UTF-8 is not the universal, dropin solution for ISO-8859-1. It has some drawbacks:
- Some operations are slower, eg.
$$ hexdump -C s
00000000  78 0a 78 0a 78 0a 78 0a  78 0a 78 0a 78 0a 78 0a  |x.x.x.x.x.x.x.x.|
*
01000000
$ grep --version
grep (GNU grep) 2.5.1
$LANG=en_US.ISO-8859-15 time grep "[a]" s
Command exited with non-zero status 1
0.38user 0.05system 0:00.46elapsed 93%CPU (0avgtext+0avgdata 0maxresident)k
0inputs+0outputs (0major+219minor)pagefaults 0swaps
$ LANG=en_US.UTF-8 time grep "[a]" s
Command exited with non-zero status 1
10.86user 0.31system 0:14.29elapsed 78%CPU (0avgtext+0avgdata 0maxresident)k
0inputs+0outputs (0major+17151minor)pagefaults 0swaps
- Anything using string length/character position is more complicated.

For some problems, UTF-16 might be a simpler solution.

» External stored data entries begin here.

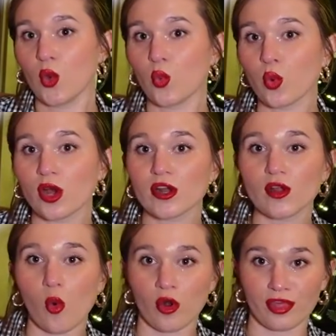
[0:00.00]

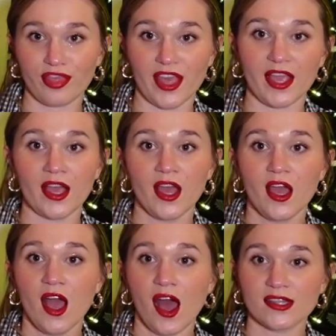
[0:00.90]
work or think
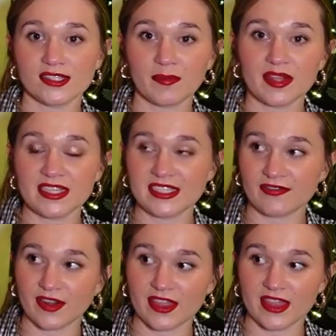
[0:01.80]
on something
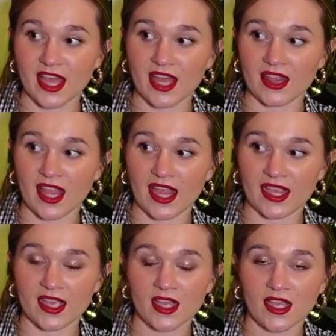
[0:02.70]
different than
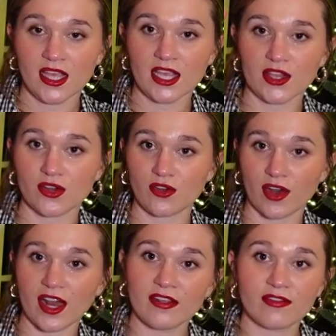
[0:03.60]
like either
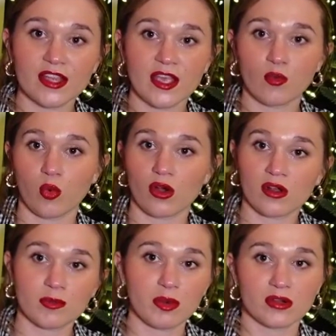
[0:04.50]
creatively,
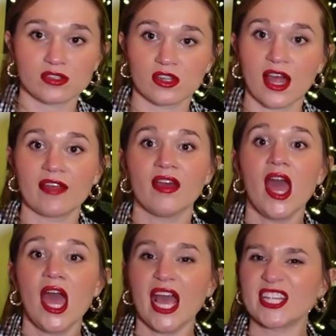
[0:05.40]
work, personal life.
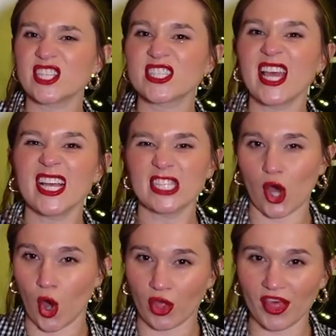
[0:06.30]
It just takes
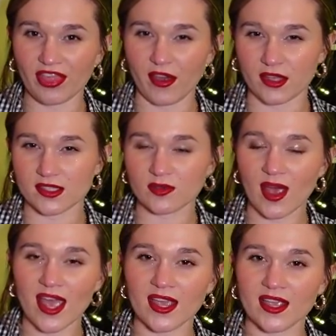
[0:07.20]
all the thoughts
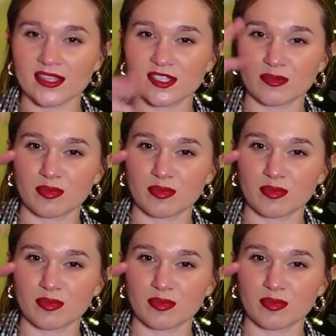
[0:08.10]
away and gets your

But I agree, that there should be the possibilty to choose a the
fallback encoding.

> And using latin1 (other encoding) _only_ when there is an invalid utf-8
> sequence is not a good idea either; I think that that there are some
> latin1 sequences outside us-ascii which are valid utf-8 sequences. That
> kind of magic is wrong, wrong, wrong...

Please tell me a better alternative. The non UTF-8 will be in the history
(in blobs/trees/commits/..) forever, where it can not be changed.

I need a solution for this. I can use this patch on my system, but I
would like to see support other encodings in upstream gitweb.

> > If we do something like this, we should do it properly and look at
> > configured i18n.commitEncoding for the project. (But as config lookup
> > may be expensive, probably do it only when we need it.)
> 
> I think it would be best to make it into %feature, overridable
> or not (which would look at i18n.commitEncoding instead of at
> gitweb.commitEncoding, but still a feature).

I would use i18n.commitEncoding only as last fallback. In a project
more different encodings could be used and the guessing logic may need
additional parameter, so I would create a own set of config parameters
for this.

> About config lookup: we can either "borrow" config reading code in Perl
> from git-cvsserver, perhaps via putting it into Git.pm. Or we can
> implement at last core git support for dumping whole config in
> unambiguous machine parseable output: "git config --dump", e.g.
>   key <LF> value <NUL>
> or
>   key <NUL>
> (the second for "boolean" variables without set value).

If we use a new file (in the gitweb config format), the whole thing
will be faster and less complicated.